A logic device is an electronic component which performs a definite function which is decided at the time of manufacture and will never change. For example, a not gate always inverts the logic level of the input signal and does/can-do-nothing else. On the other hand, Programmable Logic Devices (PLDs) are the components which do not have a specific function associated with them. These can be configured to perform a certain function by the user, on a need basis and can further be changed to perform some other function at the later point of time, i.e. these are re-configurable. However, the amount of flexibility offered depends on their type.
Types of Programmable Logic Devices
Programmable Logic Array (PLA)
Programmable Array Logic (PAL)
PALs use an OR gate array with fixed logic while an AND gate array which can be programmed as per the requirement of the user. As a result, these devices express the output as a combination of inputs in sum-of-products form.
Generic Logic Array (GLA)
These devices had their properties similar to those of PALs in addition to which they were electrically erasable and re-programmable. This important feature proved to be meritorious as it considerably eased the prototype design which in turn reduced the time to market.
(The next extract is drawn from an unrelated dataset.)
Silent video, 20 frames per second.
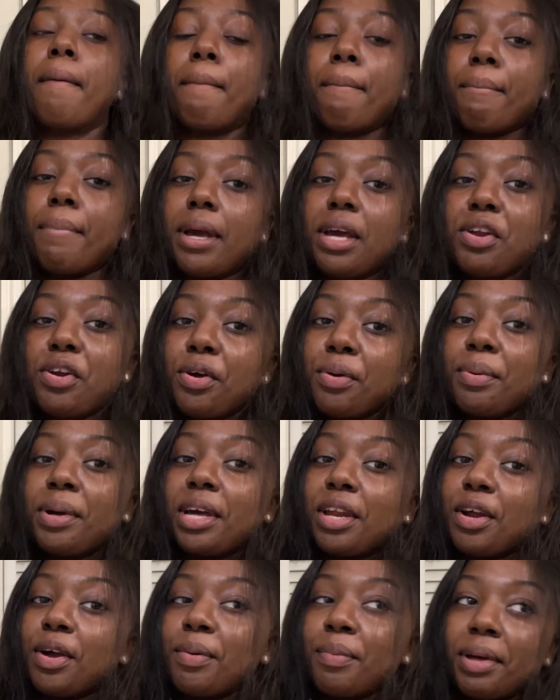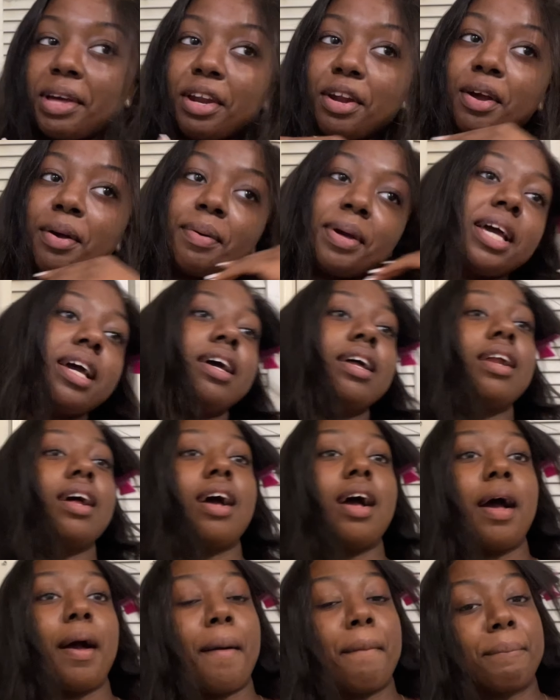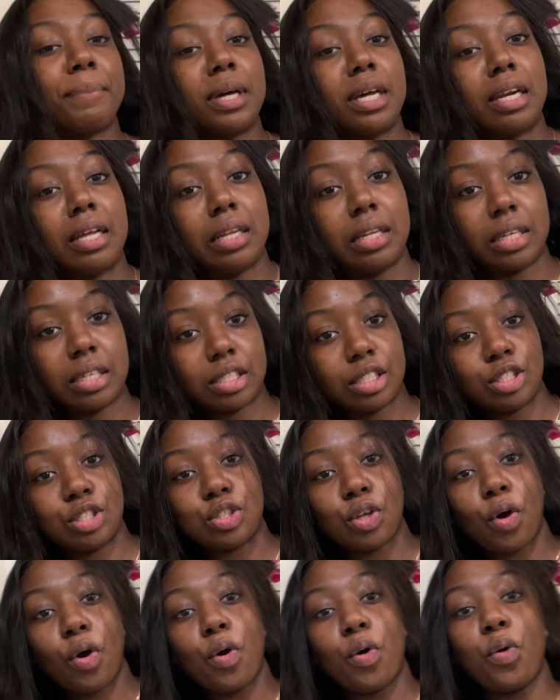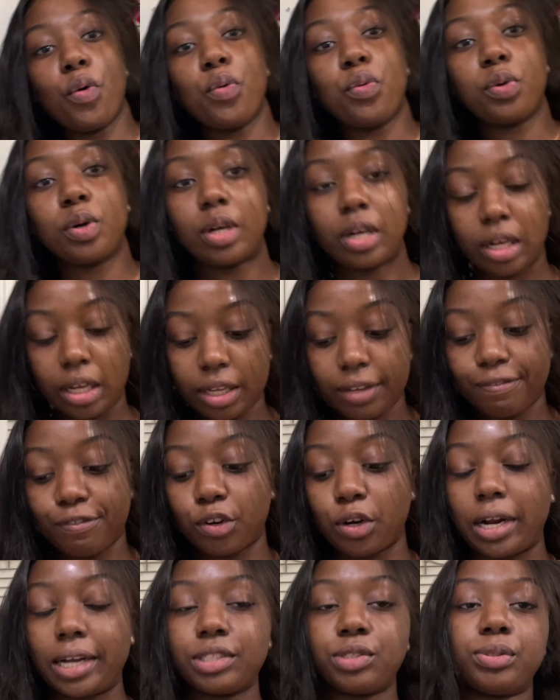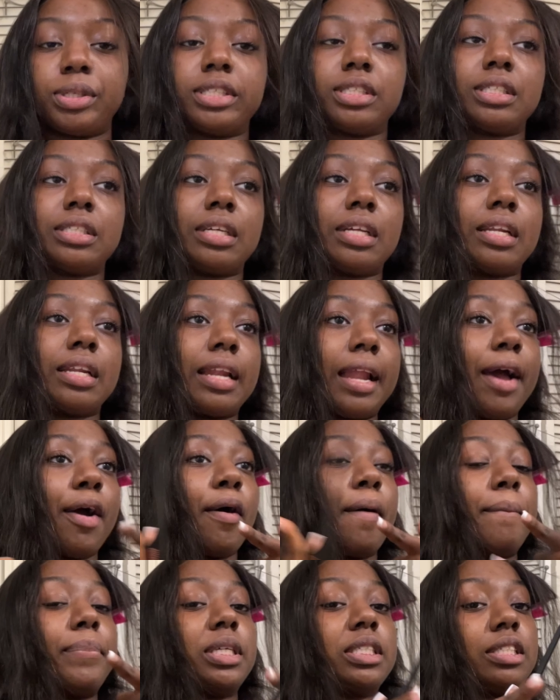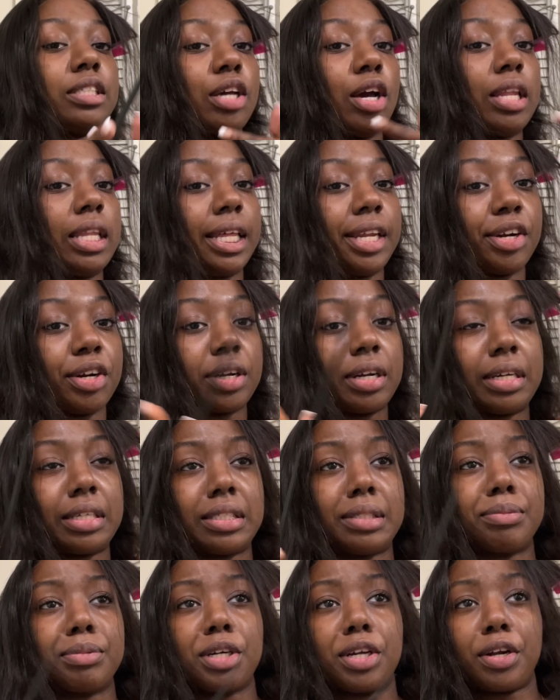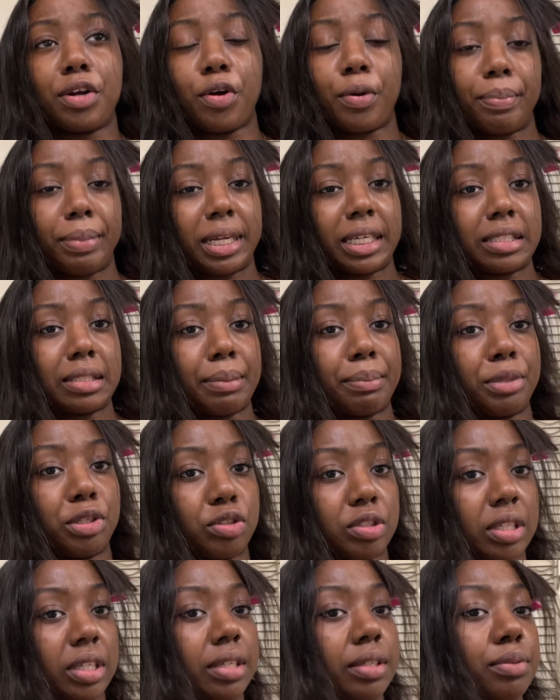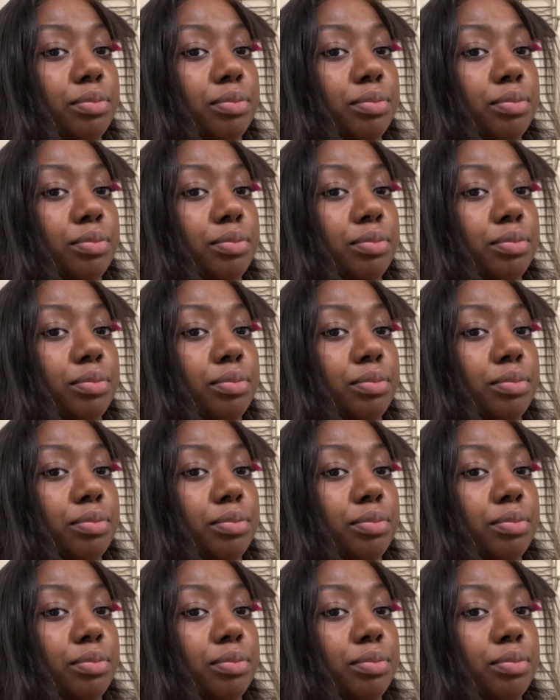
man, oh man, oh man, oh man. I'm gonna look so good for graduation. Now I'm gonna see y'all later because I'm gonna go play some music.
Complex Programmable Logic Device (CPLD)
CPLDs are denser than PALs and comprise of a large number of programmable logical elements. The interconnection between these macro cells is to be established by the user through the interconnecting network. Here sum-of-product establishing logical elements are combined together to form structures in order to reduce the number of input-output (IO) pins. This facilitates the implementation of more complex logic design with slightly worse propagation time when compared to that of PALs. These offer predictable timing characteristics making them most suitable for critical control applications with high performance. CPLDs are preferred to implement combinational logic based designs.
Field Programmable Gate Array (FPGA)
FPGAs are based on gate array technology unlike the PROM technology of early PLDs. These devices comprise of configurable logic blocks (CLBs) along with an interconnection matrix running in-between. FPGAs work based upon the look-up tables (LUTs) and the flip-flops which form a part of CLB. The user has to program the CLBs to perform a certain logical function and then use the interconnection matrix to connect one or more logic blocks together. Further, they comprise of input-output (I/O) ports facilitating the design both from the point of programming as well as debugging.
These devices are capable of implementing state-machine based sequential designs along with the designs based on combinational logic. FPGAs are used to realize more complex designs when compared to CPLDs due to their high density. Moreover, FPGAs offer the customer the flexibility to design/re-design the logic even after being deployed in the work field which gives them the name field-programmable. However, FPGAs have larger propagation delays when compared to CPLDs.
All of these PLDs are programmable using device programs which transfer the Boolean logic pattern onto the programmable device.